## Assignment
While you copy the lines below, skip the pictures and keep the rest exact.

## Stored dataset items
BEGIN

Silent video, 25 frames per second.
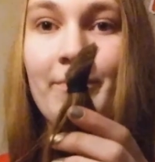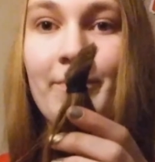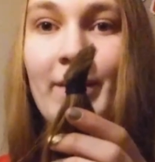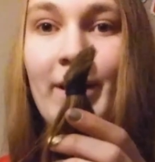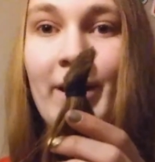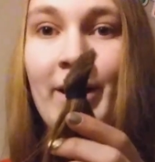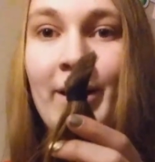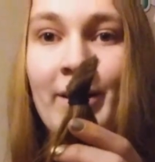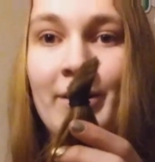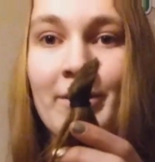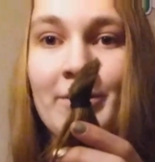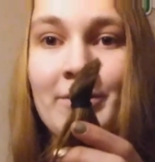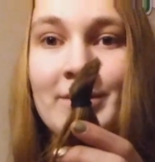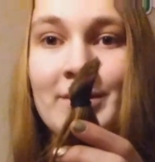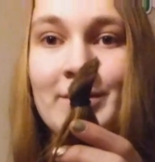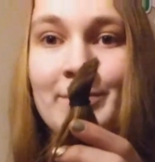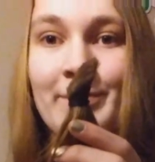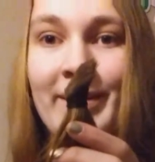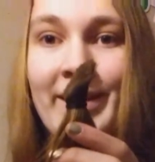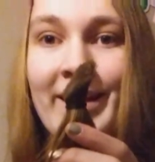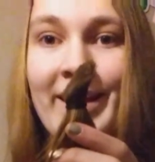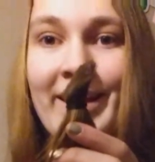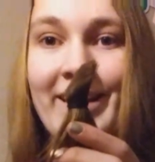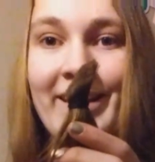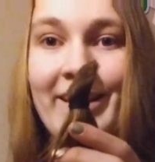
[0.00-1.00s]
Uh-oh,
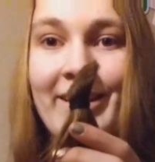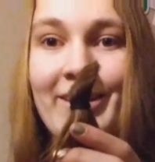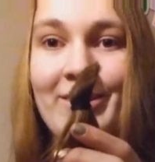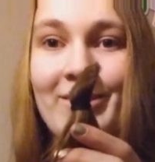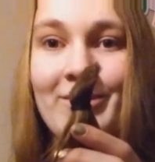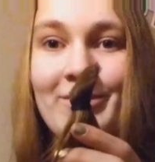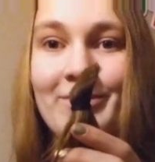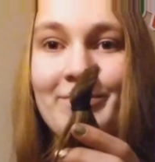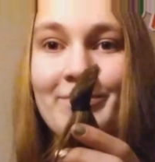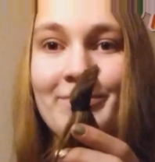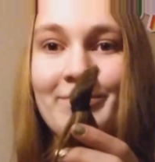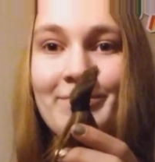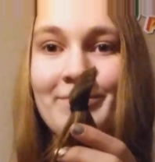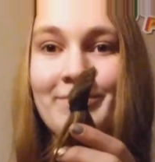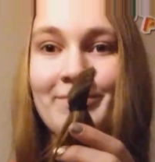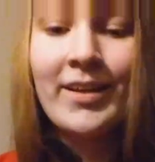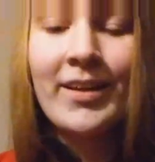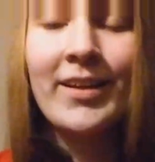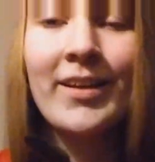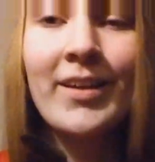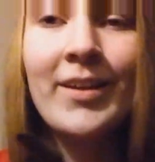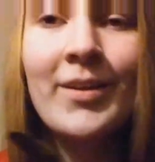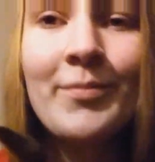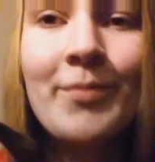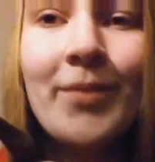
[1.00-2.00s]
spaghetti-o.
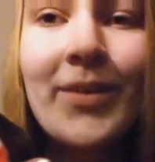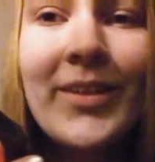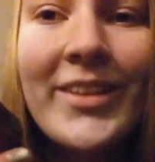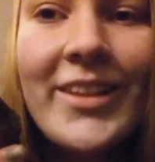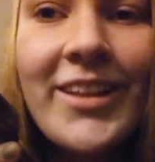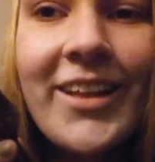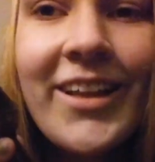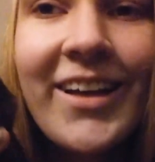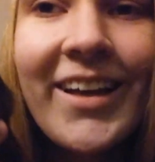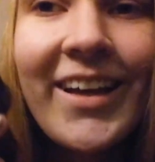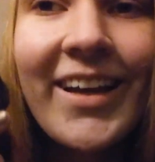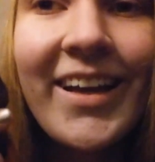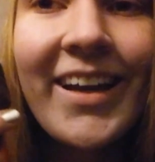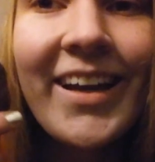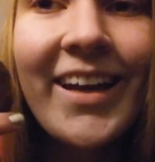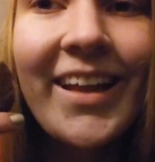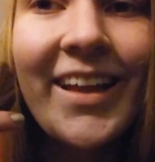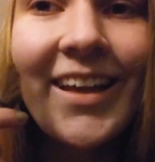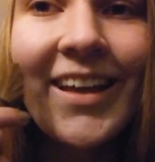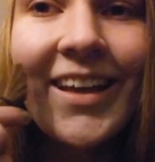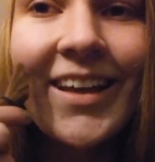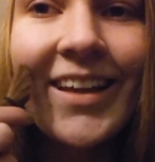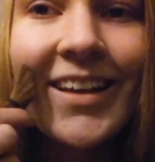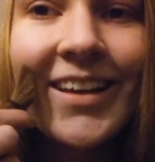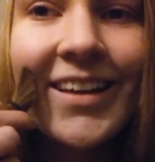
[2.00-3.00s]
But look at
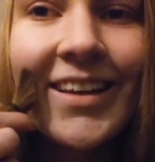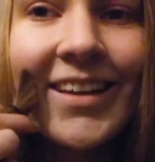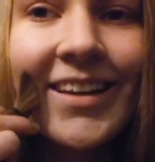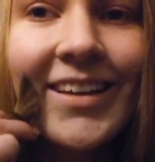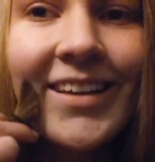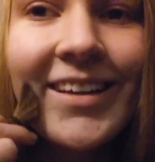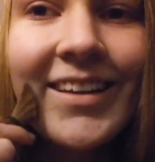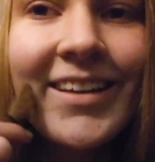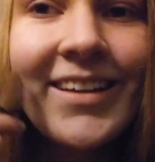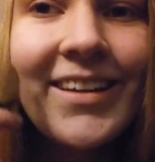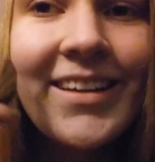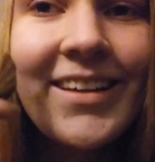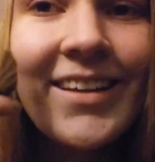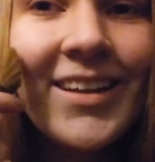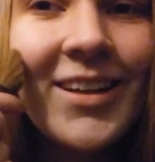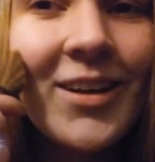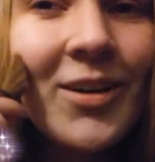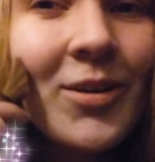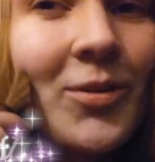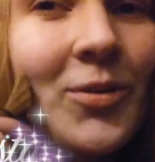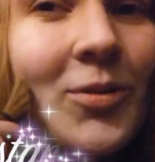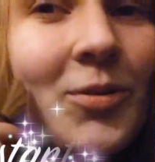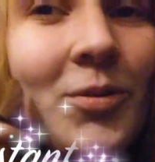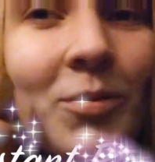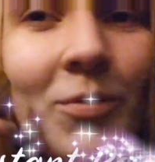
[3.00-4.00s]
it.
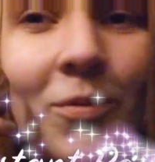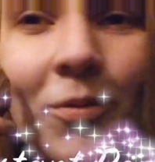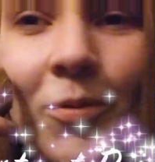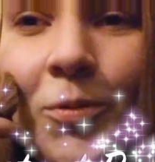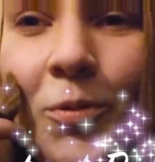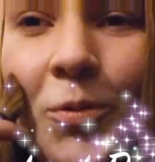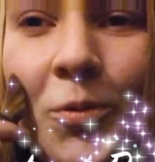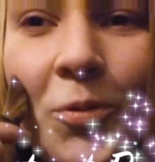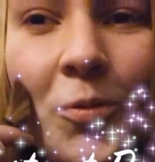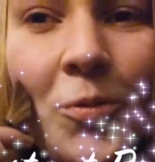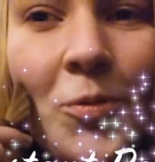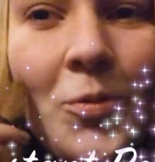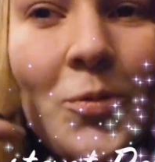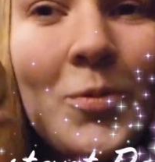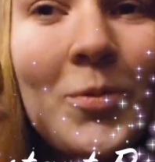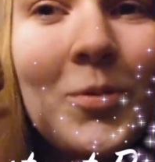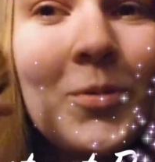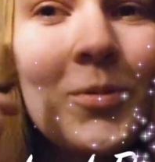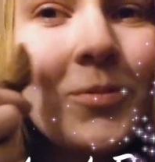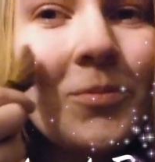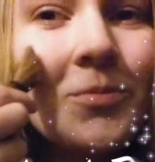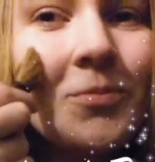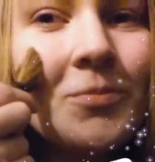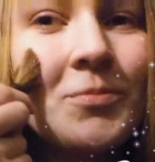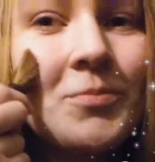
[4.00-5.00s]
Oh.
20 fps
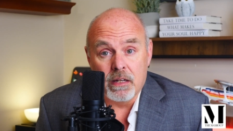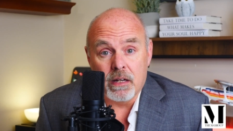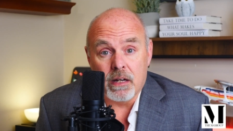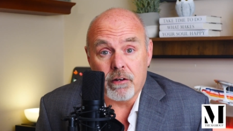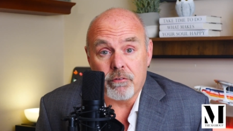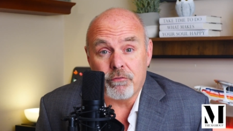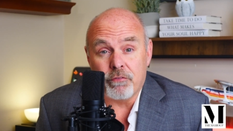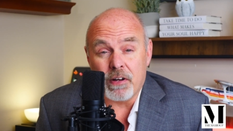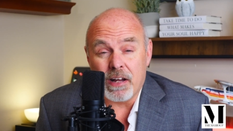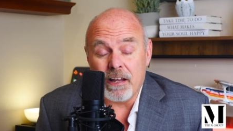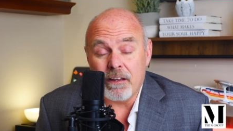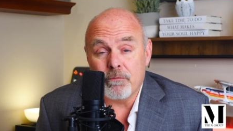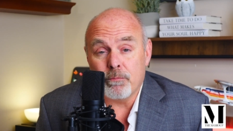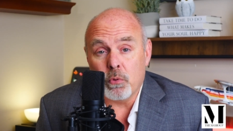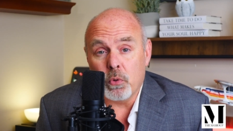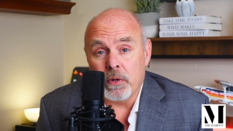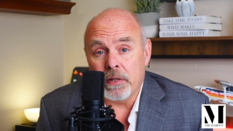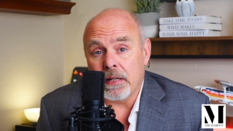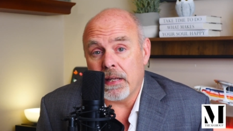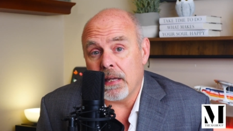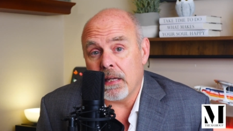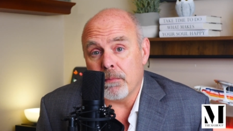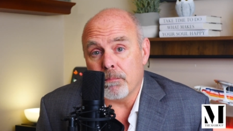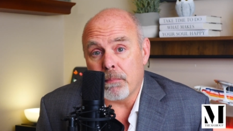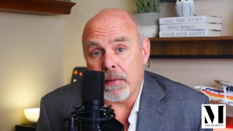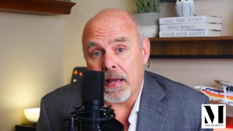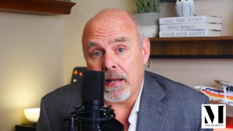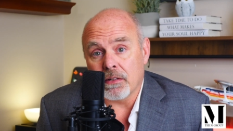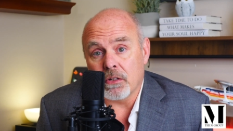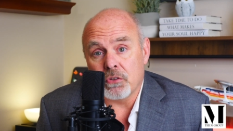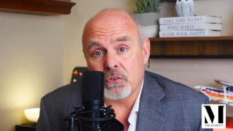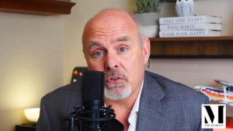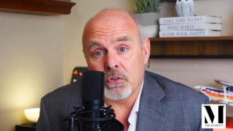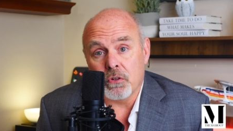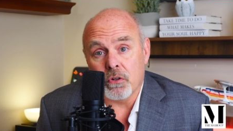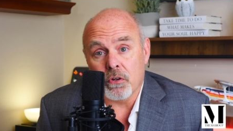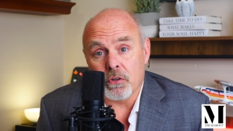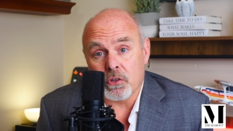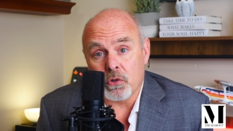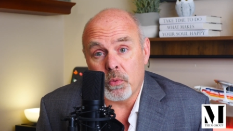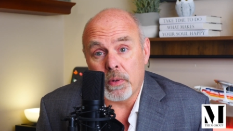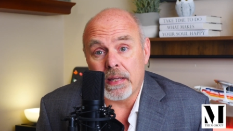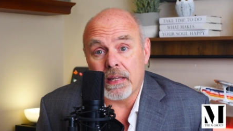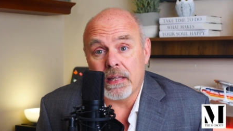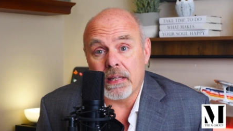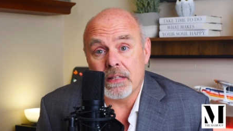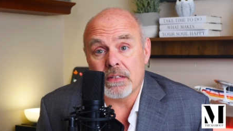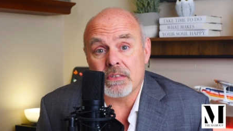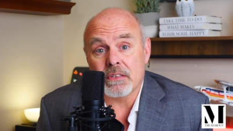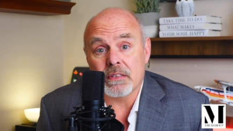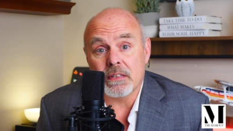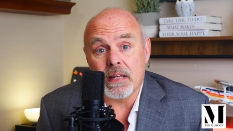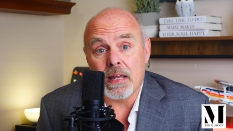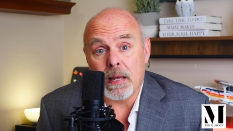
a five point eight magnitude earthquake hits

END

## Response
Silent video, 25 frames per second.
[0.00-1.00s]
Uh-oh,
[1.00-2.00s]
spaghetti-o.
[2.00-3.00s]
But look at
[3.00-4.00s]
it.
[4.00-5.00s]
Oh.
20 fps
a five point eight magnitude earthquake hits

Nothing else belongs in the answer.